Once the organic contaminants have been degraded, the
process conditions may be adjusted to commence leaching
out of the metal contaminant species in the soil .
Appropriate nutrients are introduced into the soil heap
from vessel 34 via pump 52 and conduit 28 to stimulate
growth of SOB. As sulphuric acid is formed from the SOB
growth, an acid front passes down the soil heap, thus liberating the metal species by conversion into the metal
sulphate. Sulphide containing liquor from the base of the
SRB bioreactor is recycled ahead of this acid front into
a more alkaline region of the soil. Metal sulphides will be produced in the soil from the recycled liquor and the
heavy metal pollutants in the soil without substantial
evolution of hydrogen sulphide. The effect of this is to
minimise evolution of hydrogen sulphide, thus allowing
the SOB to oxidise the sulphide more efficiently and
preventing significant quantities of hydrogen sulphide
from leaking into the atmosphere.
The acid leachate which is percolating down through the
soil heap may be collected in vessel 40 before being
introduced into trough 18 at a controlled rate by pump
56. Effluent from the SRB bioreactor 14 may be fed into a
storage vessel (not shown) and may be treated (depending
on the reactor parameters) before being recycled back
into the soil heap via conduit 28. The recycled SRB liquor contains soluble sulphur containing compounds
which provide nutrient for SOB growth and improve the
economics of the process since the separate addition of
sulphur is comparatively expensive. As the acid front eventually passes all the way through the depth of the
soil heap, the metals will be removed as sulphates and
converted into sulphides in the SRB bioreactor and
precipitate out to form a sludge in the base of the trough from where it may be removed.

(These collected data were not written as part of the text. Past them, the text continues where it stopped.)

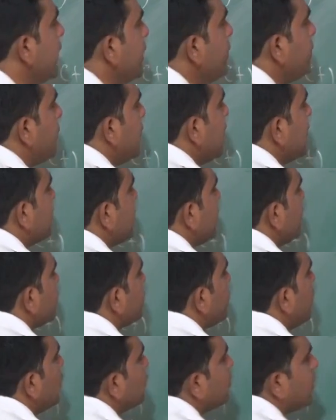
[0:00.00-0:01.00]
impulse
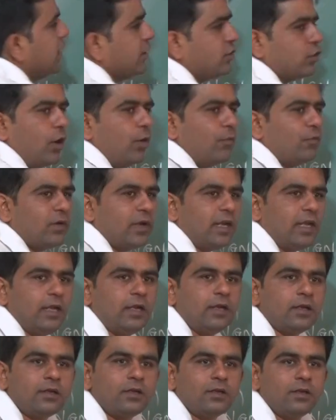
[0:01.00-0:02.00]
response h of
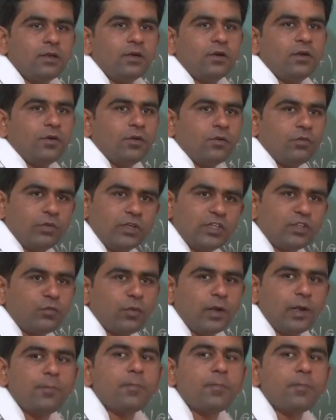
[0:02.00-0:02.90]
t, which will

Also provided is a source 42 of an inert gas such as
nitrogen, which is passed to the SRB via a conduit 36.
This can be used to keep the SRB free of oxygen, e.g.
when setting the SRB up, and also to remove any hydrogen
sulphide gas formed in the SRB. Conduits (not shown) may
also be provided between the SRB and the SOB, to conduct
gases from the SRB for distribution (and recycling of
sulphur when the gas is hydrogen sulphide) within the
soil heap.
Once the soil heap has been decontaminated it may be
removed for disposal as desired and replaced with a new
contaminated soil heap and the process repeated.